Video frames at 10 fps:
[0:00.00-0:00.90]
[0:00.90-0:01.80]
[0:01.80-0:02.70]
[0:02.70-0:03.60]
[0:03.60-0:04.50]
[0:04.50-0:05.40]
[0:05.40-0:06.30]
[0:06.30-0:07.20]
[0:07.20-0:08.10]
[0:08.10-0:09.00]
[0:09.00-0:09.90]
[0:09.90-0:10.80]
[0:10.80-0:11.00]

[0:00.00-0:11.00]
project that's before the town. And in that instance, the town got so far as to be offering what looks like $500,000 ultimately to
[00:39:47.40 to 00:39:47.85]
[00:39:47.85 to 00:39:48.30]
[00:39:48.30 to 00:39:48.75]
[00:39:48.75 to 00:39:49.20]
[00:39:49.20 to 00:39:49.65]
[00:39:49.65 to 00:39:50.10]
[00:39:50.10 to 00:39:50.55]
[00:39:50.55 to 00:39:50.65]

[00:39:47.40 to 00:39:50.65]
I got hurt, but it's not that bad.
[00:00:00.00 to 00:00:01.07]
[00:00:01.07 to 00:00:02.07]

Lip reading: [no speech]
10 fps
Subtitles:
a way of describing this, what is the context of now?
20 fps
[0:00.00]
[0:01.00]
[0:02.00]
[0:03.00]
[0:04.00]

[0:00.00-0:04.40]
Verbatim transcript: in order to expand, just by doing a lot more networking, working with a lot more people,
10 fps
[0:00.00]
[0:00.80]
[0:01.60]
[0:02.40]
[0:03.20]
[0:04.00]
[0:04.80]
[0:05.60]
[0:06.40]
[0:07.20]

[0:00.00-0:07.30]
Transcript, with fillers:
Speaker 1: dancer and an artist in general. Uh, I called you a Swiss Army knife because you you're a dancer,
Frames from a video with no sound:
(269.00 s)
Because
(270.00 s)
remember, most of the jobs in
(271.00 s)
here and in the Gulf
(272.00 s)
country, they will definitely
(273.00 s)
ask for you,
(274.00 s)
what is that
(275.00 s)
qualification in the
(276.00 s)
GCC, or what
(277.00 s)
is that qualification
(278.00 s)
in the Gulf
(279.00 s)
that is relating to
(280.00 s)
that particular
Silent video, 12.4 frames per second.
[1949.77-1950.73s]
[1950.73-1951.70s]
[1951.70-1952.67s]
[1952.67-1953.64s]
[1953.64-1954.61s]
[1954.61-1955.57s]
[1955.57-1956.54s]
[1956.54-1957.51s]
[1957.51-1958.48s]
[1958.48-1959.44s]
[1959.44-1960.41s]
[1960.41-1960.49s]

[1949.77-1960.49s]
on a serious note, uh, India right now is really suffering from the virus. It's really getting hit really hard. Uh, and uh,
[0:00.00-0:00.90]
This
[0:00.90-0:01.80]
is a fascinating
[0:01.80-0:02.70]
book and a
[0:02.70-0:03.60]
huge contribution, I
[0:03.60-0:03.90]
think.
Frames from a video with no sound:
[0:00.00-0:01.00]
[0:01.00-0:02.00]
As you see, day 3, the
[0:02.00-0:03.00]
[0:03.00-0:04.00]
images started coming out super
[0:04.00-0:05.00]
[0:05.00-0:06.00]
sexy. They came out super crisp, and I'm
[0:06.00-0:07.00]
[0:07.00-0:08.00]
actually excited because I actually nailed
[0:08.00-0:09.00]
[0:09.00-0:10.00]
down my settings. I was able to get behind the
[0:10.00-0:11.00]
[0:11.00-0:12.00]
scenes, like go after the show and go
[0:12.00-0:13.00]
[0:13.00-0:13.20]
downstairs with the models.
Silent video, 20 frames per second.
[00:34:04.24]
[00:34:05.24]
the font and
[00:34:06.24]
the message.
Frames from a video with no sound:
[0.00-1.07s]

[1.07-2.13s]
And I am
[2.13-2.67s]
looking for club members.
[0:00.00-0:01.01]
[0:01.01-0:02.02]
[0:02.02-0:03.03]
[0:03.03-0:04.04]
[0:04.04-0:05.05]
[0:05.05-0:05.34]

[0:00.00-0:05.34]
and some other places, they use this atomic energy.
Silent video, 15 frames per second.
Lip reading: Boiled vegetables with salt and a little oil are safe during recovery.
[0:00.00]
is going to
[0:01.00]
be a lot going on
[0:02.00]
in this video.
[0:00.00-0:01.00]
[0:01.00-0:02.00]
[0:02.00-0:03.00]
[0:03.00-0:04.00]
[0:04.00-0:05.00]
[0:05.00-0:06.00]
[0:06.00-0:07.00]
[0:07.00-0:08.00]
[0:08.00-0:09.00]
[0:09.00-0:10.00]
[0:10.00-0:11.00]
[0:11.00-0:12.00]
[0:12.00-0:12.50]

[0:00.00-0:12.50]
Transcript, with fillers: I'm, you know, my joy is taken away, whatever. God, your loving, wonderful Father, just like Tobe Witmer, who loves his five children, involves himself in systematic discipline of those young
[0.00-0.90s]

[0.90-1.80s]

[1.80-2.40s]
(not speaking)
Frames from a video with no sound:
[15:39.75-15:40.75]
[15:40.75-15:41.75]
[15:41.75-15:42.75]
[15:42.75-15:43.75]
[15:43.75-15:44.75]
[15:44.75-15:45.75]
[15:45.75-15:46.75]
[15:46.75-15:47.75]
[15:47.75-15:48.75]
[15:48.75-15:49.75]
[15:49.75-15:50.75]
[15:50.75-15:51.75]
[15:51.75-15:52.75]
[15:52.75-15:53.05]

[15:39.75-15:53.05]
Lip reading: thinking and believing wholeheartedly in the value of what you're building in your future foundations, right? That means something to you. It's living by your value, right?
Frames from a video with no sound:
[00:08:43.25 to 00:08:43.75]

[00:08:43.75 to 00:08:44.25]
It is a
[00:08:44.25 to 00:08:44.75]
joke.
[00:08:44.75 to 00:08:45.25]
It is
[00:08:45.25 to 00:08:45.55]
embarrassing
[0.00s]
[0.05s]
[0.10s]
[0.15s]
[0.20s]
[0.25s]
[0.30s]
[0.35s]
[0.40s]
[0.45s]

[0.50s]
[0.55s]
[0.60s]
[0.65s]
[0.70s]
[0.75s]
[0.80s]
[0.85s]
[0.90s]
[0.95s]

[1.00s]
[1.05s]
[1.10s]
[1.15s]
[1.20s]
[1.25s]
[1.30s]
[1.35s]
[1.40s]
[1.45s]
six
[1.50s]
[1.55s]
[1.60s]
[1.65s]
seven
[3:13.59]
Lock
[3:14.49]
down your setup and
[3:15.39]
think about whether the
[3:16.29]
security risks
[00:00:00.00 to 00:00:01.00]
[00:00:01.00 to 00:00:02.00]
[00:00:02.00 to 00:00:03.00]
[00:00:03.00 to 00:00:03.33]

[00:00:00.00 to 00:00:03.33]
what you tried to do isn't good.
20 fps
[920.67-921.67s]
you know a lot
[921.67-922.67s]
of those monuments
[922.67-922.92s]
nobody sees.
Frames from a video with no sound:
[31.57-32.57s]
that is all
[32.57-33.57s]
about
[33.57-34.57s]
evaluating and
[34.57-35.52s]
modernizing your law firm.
_ _ _ _
The answer is a bare number: how many lines of the records contain the string "reading"?

**Task result**
3